To rule out cacheing as the cause i re-activated two affected zammad users, performed a

$ zammad run rails r "Cache.clear"

on the production system and manually triggered an LDAP Sync via the Integrations page.
No difference.

Btw there is memcached running on both the test and production system.

Extending on this:
The issue escalated last week with roughly 70% of the users being deactivated during sync processes, reproducibly.
We were able to ascertain that the issue is connected to the result paging of ldap searches in conjunction with the net::ldap lib (not reproducing with e.g. ldapsearch). ldap backend is provided by slapd with no issues showing in the service logs.

Having seen this we were able to work around the issue by setting net::ldap to not use paging. This is done by patching zammad/lib/ldap.rb. In method “connection_params” we set:

params[:force_no_page] = true

This initializes the net::ldap connection to not use paging and solves the issue.

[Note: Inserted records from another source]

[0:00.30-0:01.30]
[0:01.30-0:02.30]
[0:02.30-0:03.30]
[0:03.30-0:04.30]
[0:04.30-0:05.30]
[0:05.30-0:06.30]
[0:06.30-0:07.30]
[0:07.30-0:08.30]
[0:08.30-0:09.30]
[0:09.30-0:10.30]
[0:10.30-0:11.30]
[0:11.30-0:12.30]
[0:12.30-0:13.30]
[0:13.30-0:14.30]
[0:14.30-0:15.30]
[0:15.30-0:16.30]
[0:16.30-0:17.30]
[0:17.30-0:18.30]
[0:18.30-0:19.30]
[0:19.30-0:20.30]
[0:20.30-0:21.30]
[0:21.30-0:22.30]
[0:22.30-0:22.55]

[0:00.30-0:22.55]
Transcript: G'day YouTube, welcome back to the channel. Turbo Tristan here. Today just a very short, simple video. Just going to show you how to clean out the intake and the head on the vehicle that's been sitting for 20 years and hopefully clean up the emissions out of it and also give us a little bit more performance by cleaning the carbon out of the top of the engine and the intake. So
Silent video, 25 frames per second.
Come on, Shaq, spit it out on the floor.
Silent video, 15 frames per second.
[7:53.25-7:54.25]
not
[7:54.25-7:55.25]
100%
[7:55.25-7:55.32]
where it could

Please note that a similar issue came up earlier in Add possibility to authenticate via for LDAP sync · Issue #1422 · zammad/zammad · GitHub . That was fixed for that special case in Fixed issue #1442 - IBM bluepages searches fail. · zammad/zammad@0afcc33 · GitHub .

I’ll check if we can offer a more generic solution for this in a new dev category topic.

Update:
Added a solution proposal in the dev category.